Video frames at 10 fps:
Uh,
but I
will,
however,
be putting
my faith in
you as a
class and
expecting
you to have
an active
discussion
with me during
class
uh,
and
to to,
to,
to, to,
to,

--------------------------------------------------

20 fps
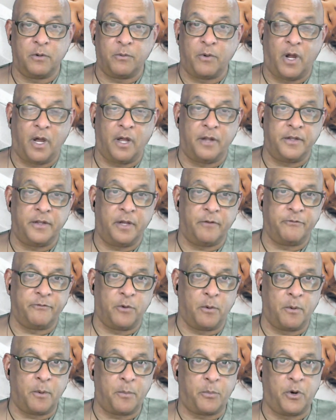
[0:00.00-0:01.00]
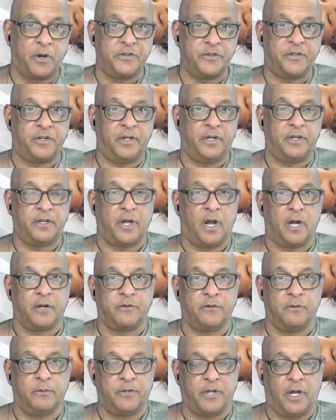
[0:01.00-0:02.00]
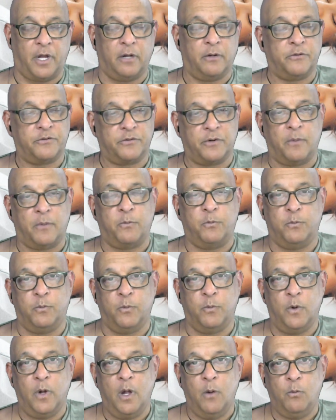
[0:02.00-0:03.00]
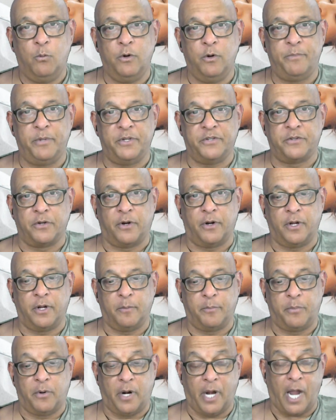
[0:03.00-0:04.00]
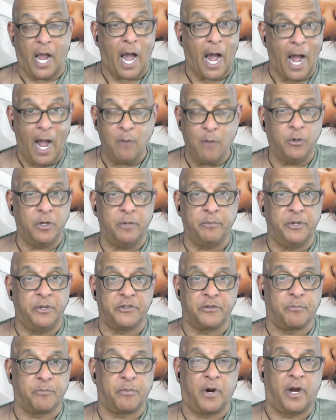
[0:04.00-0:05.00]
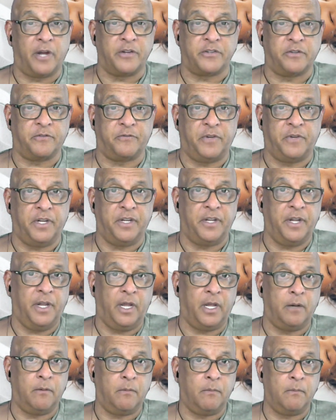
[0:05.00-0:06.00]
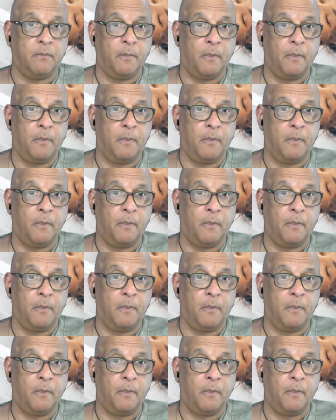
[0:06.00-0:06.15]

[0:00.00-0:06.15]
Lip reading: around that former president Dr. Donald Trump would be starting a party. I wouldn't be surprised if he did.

--------------------------------------------------

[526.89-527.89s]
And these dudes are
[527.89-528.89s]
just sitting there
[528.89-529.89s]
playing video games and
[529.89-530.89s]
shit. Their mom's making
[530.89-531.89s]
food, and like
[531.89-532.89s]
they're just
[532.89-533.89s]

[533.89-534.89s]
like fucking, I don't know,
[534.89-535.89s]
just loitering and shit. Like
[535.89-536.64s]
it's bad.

--------------------------------------------------

Copy nothing but the lines above from the one with "[0:01.00-0:02.00]" to the one with "Lip reading: around", inclusive, word for word. Leave every picture out.

[0:01.00-0:02.00]
[0:02.00-0:03.00]
[0:03.00-0:04.00]
[0:04.00-0:05.00]
[0:05.00-0:06.00]
[0:06.00-0:06.15]

[0:00.00-0:06.15]
Lip reading: around that former president Dr. Donald Trump would be starting a party. I wouldn't be surprised if he did.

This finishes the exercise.